What is being asked: Pictures do not belong in the copy; quote every entry below exactly.

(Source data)
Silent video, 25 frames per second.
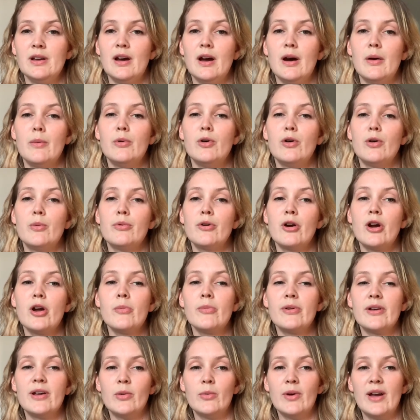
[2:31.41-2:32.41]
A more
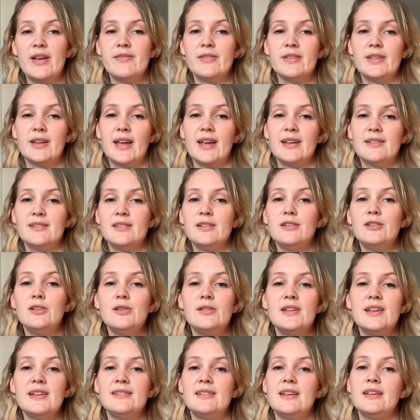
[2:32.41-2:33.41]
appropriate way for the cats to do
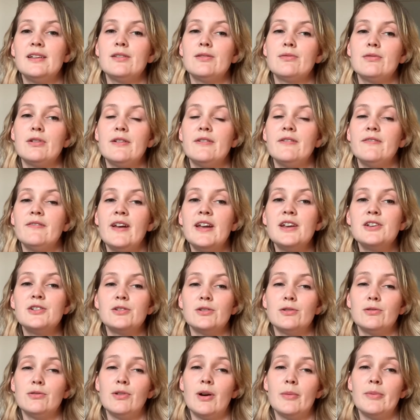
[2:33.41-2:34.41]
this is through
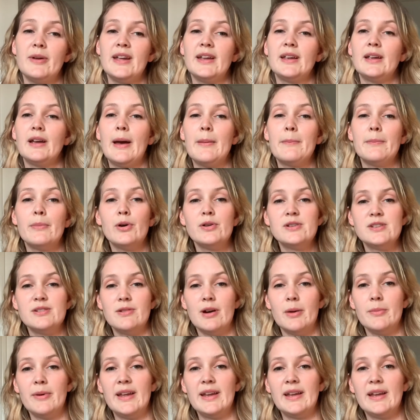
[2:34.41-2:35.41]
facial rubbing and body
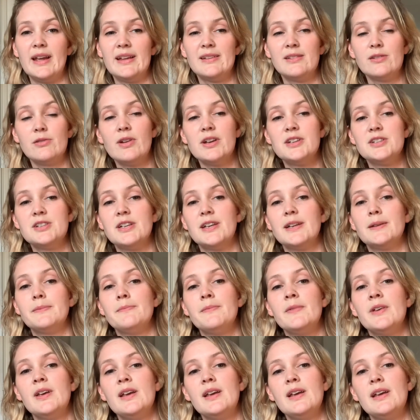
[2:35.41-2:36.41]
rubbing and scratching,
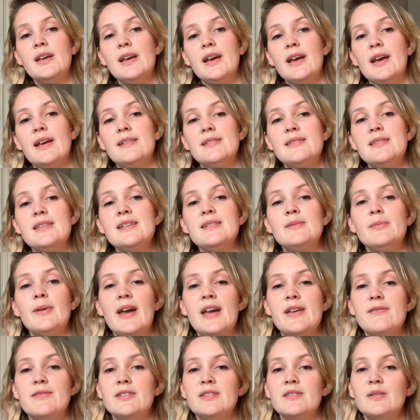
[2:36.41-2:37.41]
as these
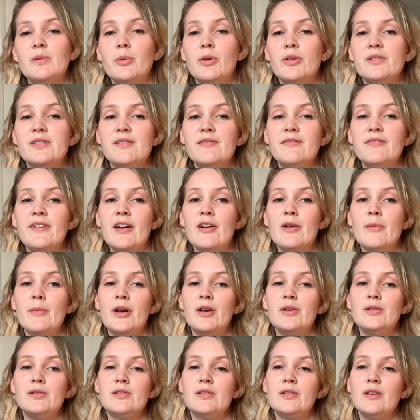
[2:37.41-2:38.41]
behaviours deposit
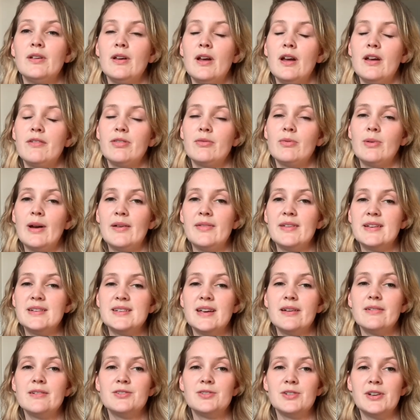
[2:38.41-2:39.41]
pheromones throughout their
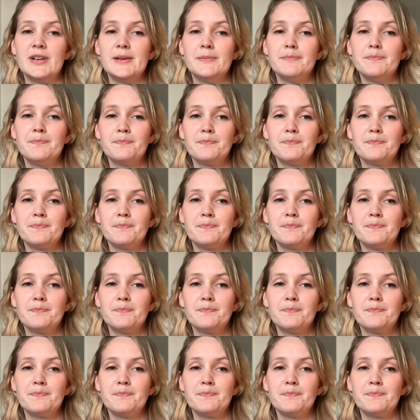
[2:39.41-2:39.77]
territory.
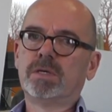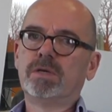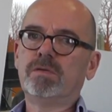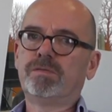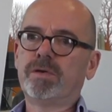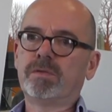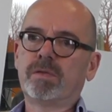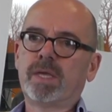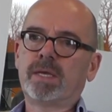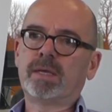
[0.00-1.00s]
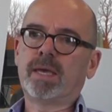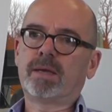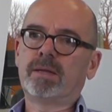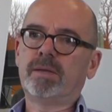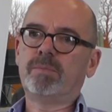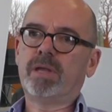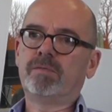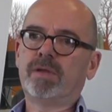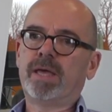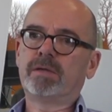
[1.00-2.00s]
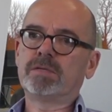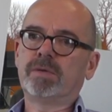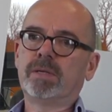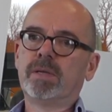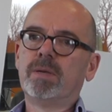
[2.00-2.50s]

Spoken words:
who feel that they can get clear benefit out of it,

Task solution:
Silent video, 25 frames per second.
[2:31.41-2:32.41]
A more
[2:32.41-2:33.41]
appropriate way for the cats to do
[2:33.41-2:34.41]
this is through
[2:34.41-2:35.41]
facial rubbing and body
[2:35.41-2:36.41]
rubbing and scratching,
[2:36.41-2:37.41]
as these
[2:37.41-2:38.41]
behaviours deposit
[2:38.41-2:39.41]
pheromones throughout their
[2:39.41-2:39.77]
territory.
[0.00-1.00s]
[1.00-2.00s]
[2.00-2.50s]

Spoken words:
who feel that they can get clear benefit out of it,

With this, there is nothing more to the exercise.